Title: Why
You Shouldn’t Throw a Snake at Your Mother
Author: Phil
Gray
Publisher: iUniverse
Genre: Fiction
- Coming of Age Tale
ISBN: 978-0-595-44810-4
Pages: 186
Price: $14.95
It’s the summer of 1952 in
Connecticut, and Sonny Boy and his friends
Charlie and Pudgy are ten years old. Sonny Boy is petrified of snakes, but somehow
he’s decided it would be the perfect gag to find one and throw it at his mother.

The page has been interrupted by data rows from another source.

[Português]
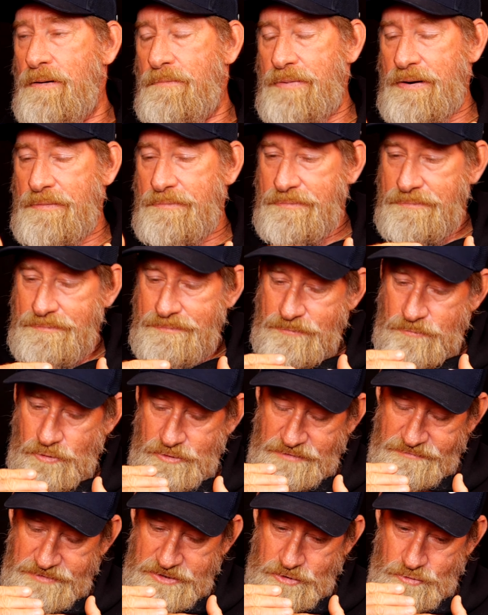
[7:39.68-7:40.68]
para mim,
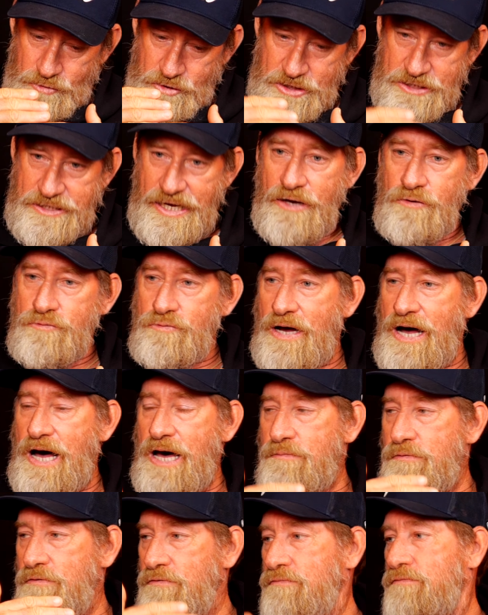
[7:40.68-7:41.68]
toda vez que eu saio do
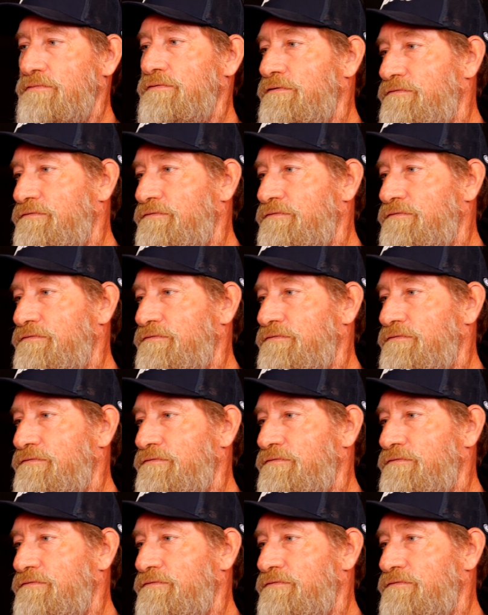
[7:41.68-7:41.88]
rabo, eu,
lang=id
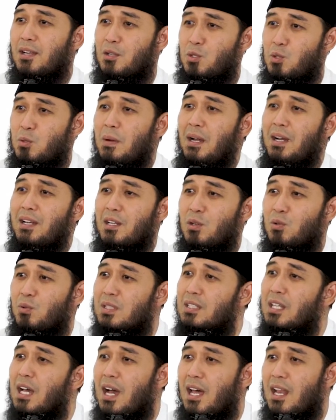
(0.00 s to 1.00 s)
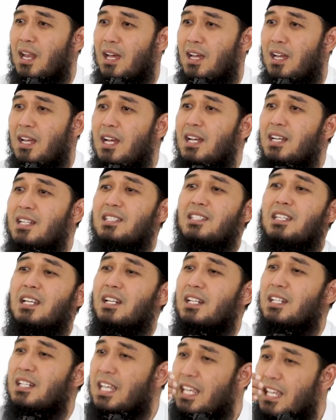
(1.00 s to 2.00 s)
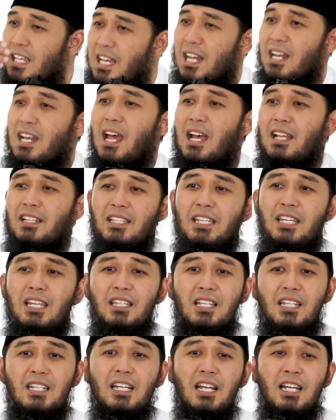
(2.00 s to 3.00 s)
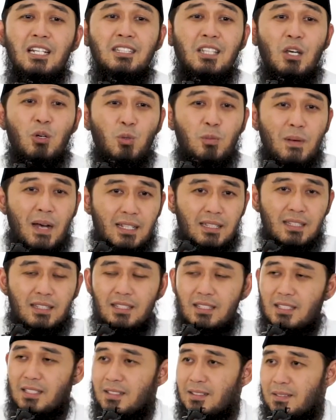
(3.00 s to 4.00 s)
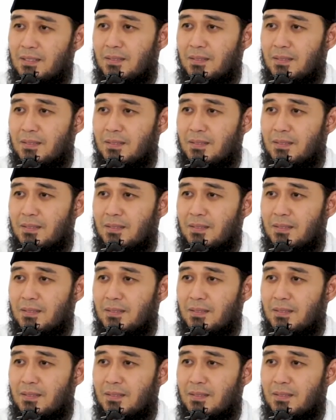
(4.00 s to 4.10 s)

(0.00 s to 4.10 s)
Allah Subhanahu wa taala. Jernihkan hati kita dengan taubat.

Once he declares his intentions to
his friends and the girl he admires, he suddenly gets cold feet, and spends the rest of the summer attempting to distract
them from the plan. These distractions include playing football, visiting with
Otto, the local octogenarian, and defending themselves against the neighborhood bullies.
Trouble seems to find them at every turn.
Although this is a well written and
amusing coming of age tale, with fun characters and nice action, I found the amounts of animal cruelty in this story to be
very off-putting. The characters found humor in “popping” tadpoles
over a fire, squashing bullfrogs on the road or blowing them up with M-80s, and seeing a poodle hit by a train. While animal cruelty may have been accepted in 1952, it’s not something I particularly enjoyed reading
about now, and its absence would have made the story much more fun and light-hearted.